(Records from a dataset)
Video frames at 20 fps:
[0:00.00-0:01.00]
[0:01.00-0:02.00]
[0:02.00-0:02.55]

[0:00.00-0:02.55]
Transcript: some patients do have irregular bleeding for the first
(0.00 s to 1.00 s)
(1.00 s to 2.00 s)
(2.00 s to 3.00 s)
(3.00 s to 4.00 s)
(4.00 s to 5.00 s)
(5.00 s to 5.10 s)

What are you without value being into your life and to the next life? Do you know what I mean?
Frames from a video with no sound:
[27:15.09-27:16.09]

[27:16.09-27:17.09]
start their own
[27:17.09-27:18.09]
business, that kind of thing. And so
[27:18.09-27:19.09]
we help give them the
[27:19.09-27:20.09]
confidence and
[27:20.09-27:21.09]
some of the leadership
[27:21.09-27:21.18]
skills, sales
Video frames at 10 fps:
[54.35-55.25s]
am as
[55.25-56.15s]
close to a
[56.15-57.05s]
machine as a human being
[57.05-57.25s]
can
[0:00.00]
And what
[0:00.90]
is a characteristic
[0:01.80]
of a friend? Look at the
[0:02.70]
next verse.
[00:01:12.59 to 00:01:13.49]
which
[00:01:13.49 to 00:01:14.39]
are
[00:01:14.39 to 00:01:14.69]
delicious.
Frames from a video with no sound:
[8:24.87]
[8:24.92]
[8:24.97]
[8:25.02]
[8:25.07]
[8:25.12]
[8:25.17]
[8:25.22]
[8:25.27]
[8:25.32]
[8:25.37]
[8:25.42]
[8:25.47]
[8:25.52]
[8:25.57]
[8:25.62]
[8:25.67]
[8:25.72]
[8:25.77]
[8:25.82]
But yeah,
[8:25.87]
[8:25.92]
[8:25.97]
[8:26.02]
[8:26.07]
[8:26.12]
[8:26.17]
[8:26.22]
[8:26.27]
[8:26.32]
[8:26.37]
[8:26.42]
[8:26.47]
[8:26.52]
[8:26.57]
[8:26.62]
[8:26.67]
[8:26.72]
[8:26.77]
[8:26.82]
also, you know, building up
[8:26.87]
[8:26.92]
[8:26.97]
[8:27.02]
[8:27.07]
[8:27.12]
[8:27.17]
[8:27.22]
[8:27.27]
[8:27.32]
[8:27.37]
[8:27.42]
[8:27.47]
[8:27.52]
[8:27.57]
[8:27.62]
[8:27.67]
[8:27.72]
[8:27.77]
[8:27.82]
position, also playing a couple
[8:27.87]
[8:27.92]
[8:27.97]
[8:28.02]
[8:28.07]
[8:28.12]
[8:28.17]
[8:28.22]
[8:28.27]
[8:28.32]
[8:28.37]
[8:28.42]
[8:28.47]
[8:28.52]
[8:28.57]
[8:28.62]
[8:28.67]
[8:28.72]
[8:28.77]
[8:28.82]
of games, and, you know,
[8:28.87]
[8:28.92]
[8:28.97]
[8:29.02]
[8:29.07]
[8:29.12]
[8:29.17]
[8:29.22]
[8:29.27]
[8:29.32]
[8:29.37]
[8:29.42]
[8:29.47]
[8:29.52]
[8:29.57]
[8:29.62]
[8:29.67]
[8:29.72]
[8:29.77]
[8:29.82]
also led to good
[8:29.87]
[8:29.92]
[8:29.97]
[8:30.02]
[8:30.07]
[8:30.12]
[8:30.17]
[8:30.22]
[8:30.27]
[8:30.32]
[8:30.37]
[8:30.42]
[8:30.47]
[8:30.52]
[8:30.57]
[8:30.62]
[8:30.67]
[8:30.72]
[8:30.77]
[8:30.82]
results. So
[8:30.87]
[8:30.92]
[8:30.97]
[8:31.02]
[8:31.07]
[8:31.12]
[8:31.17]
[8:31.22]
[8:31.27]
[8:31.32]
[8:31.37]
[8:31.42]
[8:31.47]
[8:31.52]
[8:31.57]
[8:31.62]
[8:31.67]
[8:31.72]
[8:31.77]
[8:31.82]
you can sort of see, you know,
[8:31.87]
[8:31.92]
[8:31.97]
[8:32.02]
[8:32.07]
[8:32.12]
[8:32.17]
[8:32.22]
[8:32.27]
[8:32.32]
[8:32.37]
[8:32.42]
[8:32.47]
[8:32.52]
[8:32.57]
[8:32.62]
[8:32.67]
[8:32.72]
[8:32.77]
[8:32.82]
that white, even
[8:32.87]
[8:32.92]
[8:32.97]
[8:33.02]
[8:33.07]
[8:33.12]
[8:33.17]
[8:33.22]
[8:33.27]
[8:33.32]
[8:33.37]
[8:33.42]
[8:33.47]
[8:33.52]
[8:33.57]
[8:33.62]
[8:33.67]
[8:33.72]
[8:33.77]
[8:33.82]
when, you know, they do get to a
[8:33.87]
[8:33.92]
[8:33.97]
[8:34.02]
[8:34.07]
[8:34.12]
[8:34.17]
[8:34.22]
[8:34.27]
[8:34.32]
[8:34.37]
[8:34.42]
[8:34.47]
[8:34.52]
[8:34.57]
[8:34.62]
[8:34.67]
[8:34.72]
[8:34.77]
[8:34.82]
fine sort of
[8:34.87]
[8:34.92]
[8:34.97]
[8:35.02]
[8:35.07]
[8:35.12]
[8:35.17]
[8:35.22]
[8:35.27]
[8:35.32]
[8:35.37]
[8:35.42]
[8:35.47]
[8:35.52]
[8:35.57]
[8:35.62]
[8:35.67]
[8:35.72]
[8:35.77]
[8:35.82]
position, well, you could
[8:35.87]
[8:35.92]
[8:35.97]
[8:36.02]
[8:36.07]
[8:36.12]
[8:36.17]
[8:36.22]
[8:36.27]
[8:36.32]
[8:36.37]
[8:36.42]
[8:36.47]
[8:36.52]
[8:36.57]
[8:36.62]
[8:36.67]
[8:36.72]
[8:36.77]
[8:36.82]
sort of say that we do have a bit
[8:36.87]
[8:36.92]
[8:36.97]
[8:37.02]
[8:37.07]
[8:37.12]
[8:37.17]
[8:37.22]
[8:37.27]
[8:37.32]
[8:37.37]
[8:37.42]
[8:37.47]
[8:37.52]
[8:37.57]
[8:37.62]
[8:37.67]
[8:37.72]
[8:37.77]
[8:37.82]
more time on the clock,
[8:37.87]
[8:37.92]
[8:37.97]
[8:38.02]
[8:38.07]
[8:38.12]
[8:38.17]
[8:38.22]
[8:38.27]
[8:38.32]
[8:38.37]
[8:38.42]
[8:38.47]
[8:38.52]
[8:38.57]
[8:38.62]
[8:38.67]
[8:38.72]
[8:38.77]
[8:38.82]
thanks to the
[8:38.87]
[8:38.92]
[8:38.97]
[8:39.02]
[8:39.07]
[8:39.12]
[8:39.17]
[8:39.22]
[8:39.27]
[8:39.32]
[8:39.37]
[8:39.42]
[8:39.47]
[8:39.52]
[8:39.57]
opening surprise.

▶ _WHAT YOU SHOULD DO_: For this exercise, all the data must be repeated exactly.

▶ _RESPONSE BELOW_:
Video frames at 20 fps:
[0:00.00-0:01.00]
[0:01.00-0:02.00]
[0:02.00-0:02.55]

[0:00.00-0:02.55]
Transcript: some patients do have irregular bleeding for the first
(0.00 s to 1.00 s)
(1.00 s to 2.00 s)
(2.00 s to 3.00 s)
(3.00 s to 4.00 s)
(4.00 s to 5.00 s)
(5.00 s to 5.10 s)

What are you without value being into your life and to the next life? Do you know what I mean?
Frames from a video with no sound:
[27:15.09-27:16.09]

[27:16.09-27:17.09]
start their own
[27:17.09-27:18.09]
business, that kind of thing. And so
[27:18.09-27:19.09]
we help give them the
[27:19.09-27:20.09]
confidence and
[27:20.09-27:21.09]
some of the leadership
[27:21.09-27:21.18]
skills, sales
Video frames at 10 fps:
[54.35-55.25s]
am as
[55.25-56.15s]
close to a
[56.15-57.05s]
machine as a human being
[57.05-57.25s]
can
[0:00.00]
And what
[0:00.90]
is a characteristic
[0:01.80]
of a friend? Look at the
[0:02.70]
next verse.
[00:01:12.59 to 00:01:13.49]
which
[00:01:13.49 to 00:01:14.39]
are
[00:01:14.39 to 00:01:14.69]
delicious.
Frames from a video with no sound:
[8:24.87]
[8:24.92]
[8:24.97]
[8:25.02]
[8:25.07]
[8:25.12]
[8:25.17]
[8:25.22]
[8:25.27]
[8:25.32]
[8:25.37]
[8:25.42]
[8:25.47]
[8:25.52]
[8:25.57]
[8:25.62]
[8:25.67]
[8:25.72]
[8:25.77]
[8:25.82]
But yeah,
[8:25.87]
[8:25.92]
[8:25.97]
[8:26.02]
[8:26.07]
[8:26.12]
[8:26.17]
[8:26.22]
[8:26.27]
[8:26.32]
[8:26.37]
[8:26.42]
[8:26.47]
[8:26.52]
[8:26.57]
[8:26.62]
[8:26.67]
[8:26.72]
[8:26.77]
[8:26.82]
also, you know, building up
[8:26.87]
[8:26.92]
[8:26.97]
[8:27.02]
[8:27.07]
[8:27.12]
[8:27.17]
[8:27.22]
[8:27.27]
[8:27.32]
[8:27.37]
[8:27.42]
[8:27.47]
[8:27.52]
[8:27.57]
[8:27.62]
[8:27.67]
[8:27.72]
[8:27.77]
[8:27.82]
position, also playing a couple
[8:27.87]
[8:27.92]
[8:27.97]
[8:28.02]
[8:28.07]
[8:28.12]
[8:28.17]
[8:28.22]
[8:28.27]
[8:28.32]
[8:28.37]
[8:28.42]
[8:28.47]
[8:28.52]
[8:28.57]
[8:28.62]
[8:28.67]
[8:28.72]
[8:28.77]
[8:28.82]
of games, and, you know,
[8:28.87]
[8:28.92]
[8:28.97]
[8:29.02]
[8:29.07]
[8:29.12]
[8:29.17]
[8:29.22]
[8:29.27]
[8:29.32]
[8:29.37]
[8:29.42]
[8:29.47]
[8:29.52]
[8:29.57]
[8:29.62]
[8:29.67]
[8:29.72]
[8:29.77]
[8:29.82]
also led to good
[8:29.87]
[8:29.92]
[8:29.97]
[8:30.02]
[8:30.07]
[8:30.12]
[8:30.17]
[8:30.22]
[8:30.27]
[8:30.32]
[8:30.37]
[8:30.42]
[8:30.47]
[8:30.52]
[8:30.57]
[8:30.62]
[8:30.67]
[8:30.72]
[8:30.77]
[8:30.82]
results. So
[8:30.87]
[8:30.92]
[8:30.97]
[8:31.02]
[8:31.07]
[8:31.12]
[8:31.17]
[8:31.22]
[8:31.27]
[8:31.32]
[8:31.37]
[8:31.42]
[8:31.47]
[8:31.52]
[8:31.57]
[8:31.62]
[8:31.67]
[8:31.72]
[8:31.77]
[8:31.82]
you can sort of see, you know,
[8:31.87]
[8:31.92]
[8:31.97]
[8:32.02]
[8:32.07]
[8:32.12]
[8:32.17]
[8:32.22]
[8:32.27]
[8:32.32]
[8:32.37]
[8:32.42]
[8:32.47]
[8:32.52]
[8:32.57]
[8:32.62]
[8:32.67]
[8:32.72]
[8:32.77]
[8:32.82]
that white, even
[8:32.87]
[8:32.92]
[8:32.97]
[8:33.02]
[8:33.07]
[8:33.12]
[8:33.17]
[8:33.22]
[8:33.27]
[8:33.32]
[8:33.37]
[8:33.42]
[8:33.47]
[8:33.52]
[8:33.57]
[8:33.62]
[8:33.67]
[8:33.72]
[8:33.77]
[8:33.82]
when, you know, they do get to a
[8:33.87]
[8:33.92]
[8:33.97]
[8:34.02]
[8:34.07]
[8:34.12]
[8:34.17]
[8:34.22]
[8:34.27]
[8:34.32]
[8:34.37]
[8:34.42]
[8:34.47]
[8:34.52]
[8:34.57]
[8:34.62]
[8:34.67]
[8:34.72]
[8:34.77]
[8:34.82]
fine sort of
[8:34.87]
[8:34.92]
[8:34.97]
[8:35.02]
[8:35.07]
[8:35.12]
[8:35.17]
[8:35.22]
[8:35.27]
[8:35.32]
[8:35.37]
[8:35.42]
[8:35.47]
[8:35.52]
[8:35.57]
[8:35.62]
[8:35.67]
[8:35.72]
[8:35.77]
[8:35.82]
position, well, you could
[8:35.87]
[8:35.92]
[8:35.97]
[8:36.02]
[8:36.07]
[8:36.12]
[8:36.17]
[8:36.22]
[8:36.27]
[8:36.32]
[8:36.37]
[8:36.42]
[8:36.47]
[8:36.52]
[8:36.57]
[8:36.62]
[8:36.67]
[8:36.72]
[8:36.77]
[8:36.82]
sort of say that we do have a bit
[8:36.87]
[8:36.92]
[8:36.97]
[8:37.02]
[8:37.07]
[8:37.12]
[8:37.17]
[8:37.22]
[8:37.27]
[8:37.32]
[8:37.37]
[8:37.42]
[8:37.47]
[8:37.52]
[8:37.57]
[8:37.62]
[8:37.67]
[8:37.72]
[8:37.77]
[8:37.82]
more time on the clock,
[8:37.87]
[8:37.92]
[8:37.97]
[8:38.02]
[8:38.07]
[8:38.12]
[8:38.17]
[8:38.22]
[8:38.27]
[8:38.32]
[8:38.37]
[8:38.42]
[8:38.47]
[8:38.52]
[8:38.57]
[8:38.62]
[8:38.67]
[8:38.72]
[8:38.77]
[8:38.82]
thanks to the
[8:38.87]
[8:38.92]
[8:38.97]
[8:39.02]
[8:39.07]
[8:39.12]
[8:39.17]
[8:39.22]
[8:39.27]
[8:39.32]
[8:39.37]
[8:39.42]
[8:39.47]
[8:39.52]
[8:39.57]
opening surprise.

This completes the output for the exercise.